# WHAT YOU NEED TO DO:
Please reproduce all entries word for word, leaving every image behind.
(Beginning of DATA FOR PROCESSING)
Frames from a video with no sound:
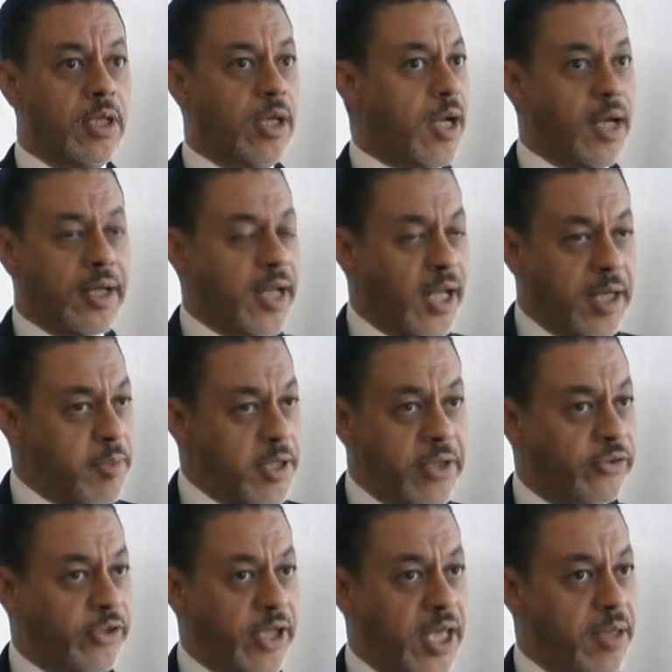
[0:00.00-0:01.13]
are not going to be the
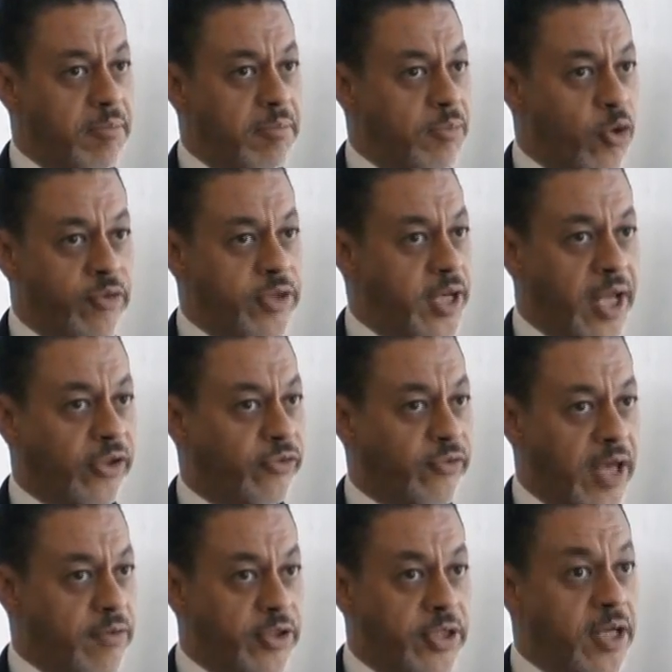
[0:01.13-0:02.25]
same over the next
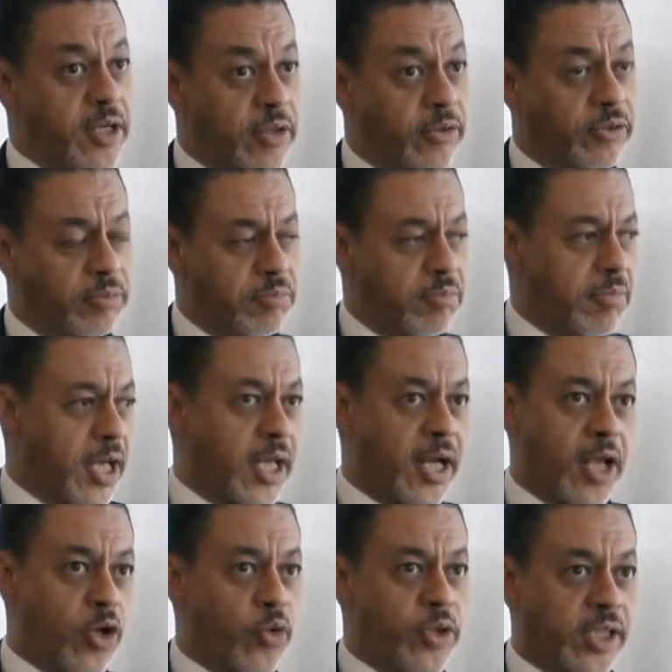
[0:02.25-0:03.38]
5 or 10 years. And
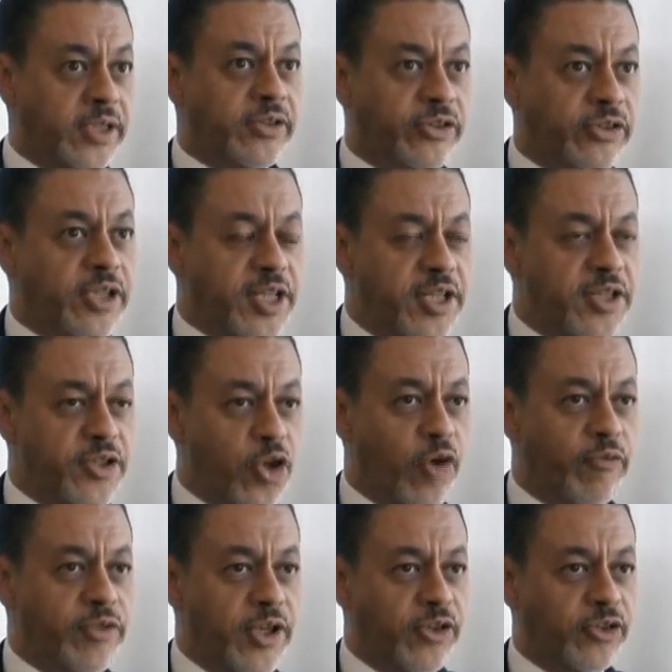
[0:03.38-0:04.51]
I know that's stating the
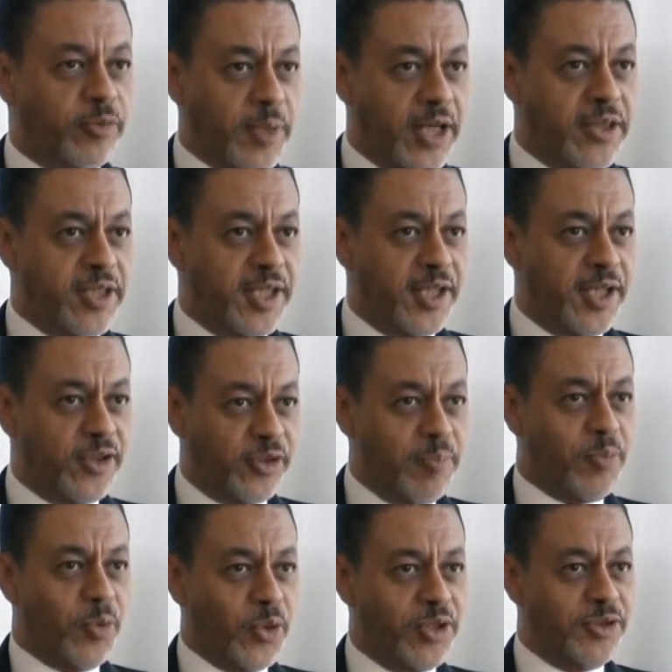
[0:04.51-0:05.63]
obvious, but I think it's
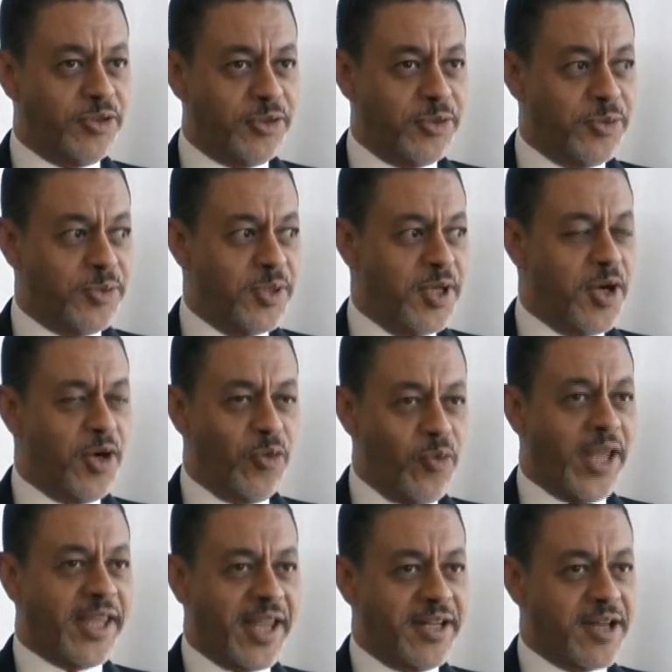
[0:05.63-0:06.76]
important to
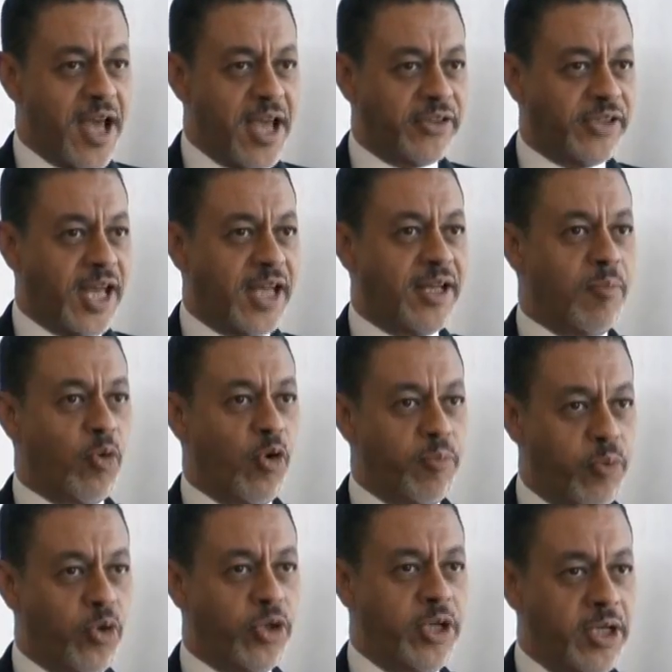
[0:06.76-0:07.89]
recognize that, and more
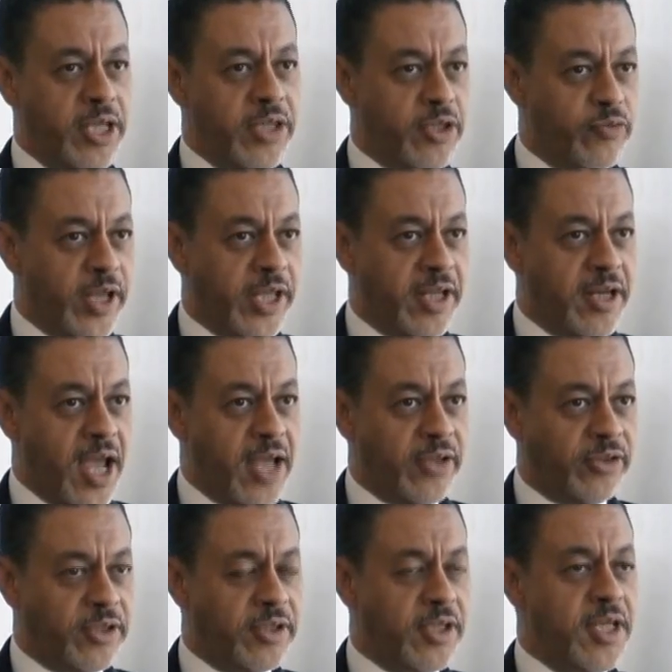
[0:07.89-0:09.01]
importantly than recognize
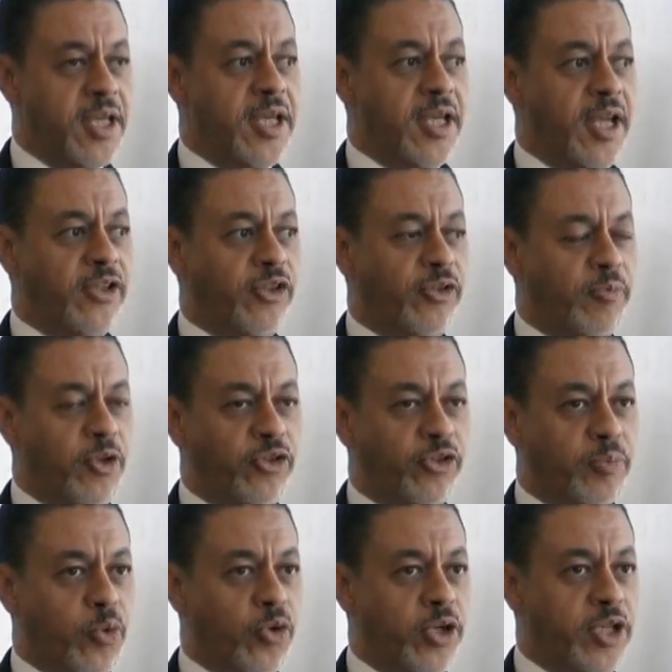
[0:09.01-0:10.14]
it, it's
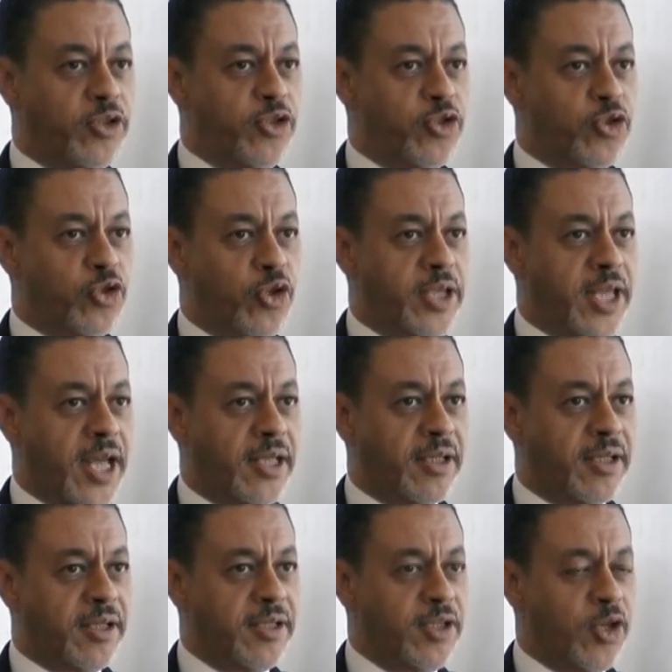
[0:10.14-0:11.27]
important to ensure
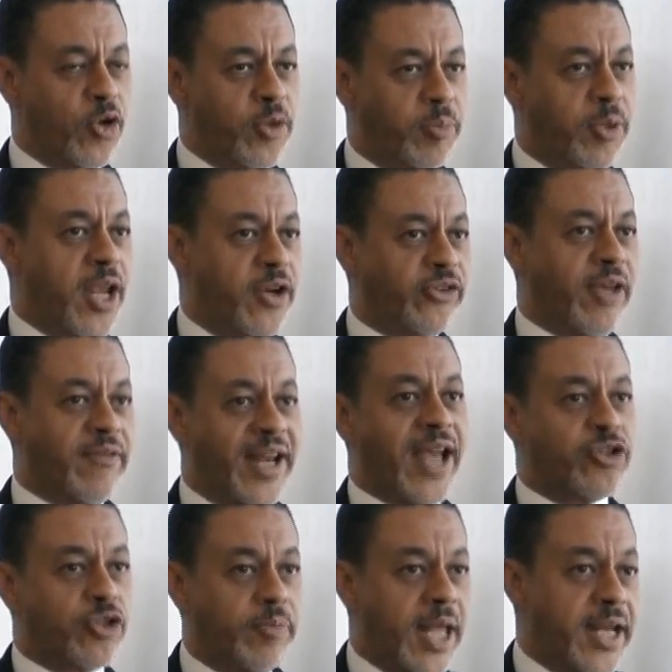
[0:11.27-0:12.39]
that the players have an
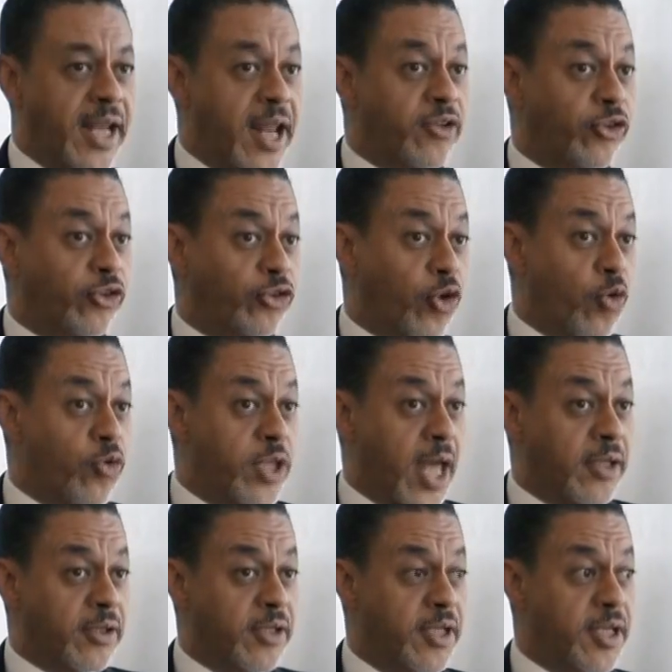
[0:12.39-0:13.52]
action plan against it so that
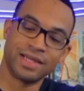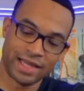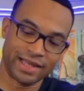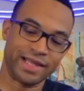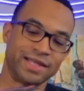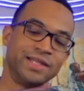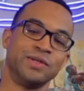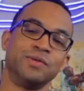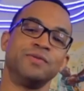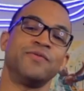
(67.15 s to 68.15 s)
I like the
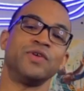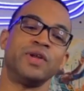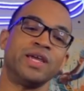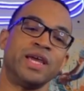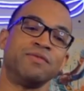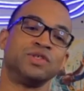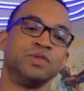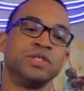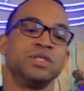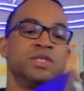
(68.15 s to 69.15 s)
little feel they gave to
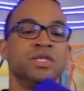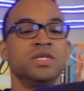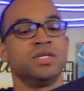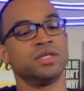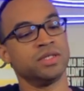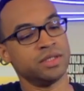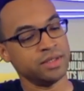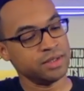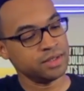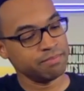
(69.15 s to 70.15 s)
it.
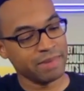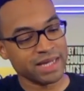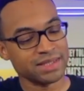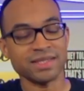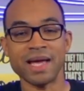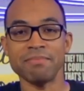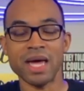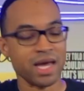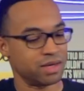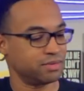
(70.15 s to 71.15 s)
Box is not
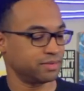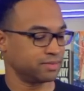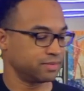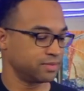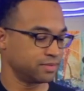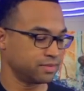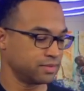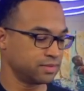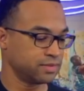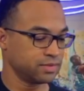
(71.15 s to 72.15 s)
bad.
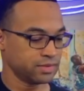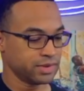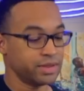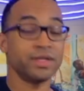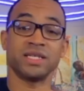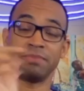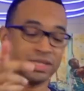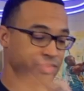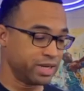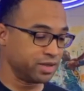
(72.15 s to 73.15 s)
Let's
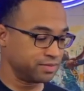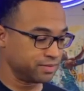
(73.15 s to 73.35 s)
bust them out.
(End of DATA FOR PROCESSING)
# ANSWER SECTION:
Frames from a video with no sound:
[0:00.00-0:01.13]
are not going to be the
[0:01.13-0:02.25]
same over the next
[0:02.25-0:03.38]
5 or 10 years. And
[0:03.38-0:04.51]
I know that's stating the
[0:04.51-0:05.63]
obvious, but I think it's
[0:05.63-0:06.76]
important to
[0:06.76-0:07.89]
recognize that, and more
[0:07.89-0:09.01]
importantly than recognize
[0:09.01-0:10.14]
it, it's
[0:10.14-0:11.27]
important to ensure
[0:11.27-0:12.39]
that the players have an
[0:12.39-0:13.52]
action plan against it so that
(67.15 s to 68.15 s)
I like the
(68.15 s to 69.15 s)
little feel they gave to
(69.15 s to 70.15 s)
it.
(70.15 s to 71.15 s)
Box is not
(71.15 s to 72.15 s)
bad.
(72.15 s to 73.15 s)
Let's
(73.15 s to 73.35 s)
bust them out.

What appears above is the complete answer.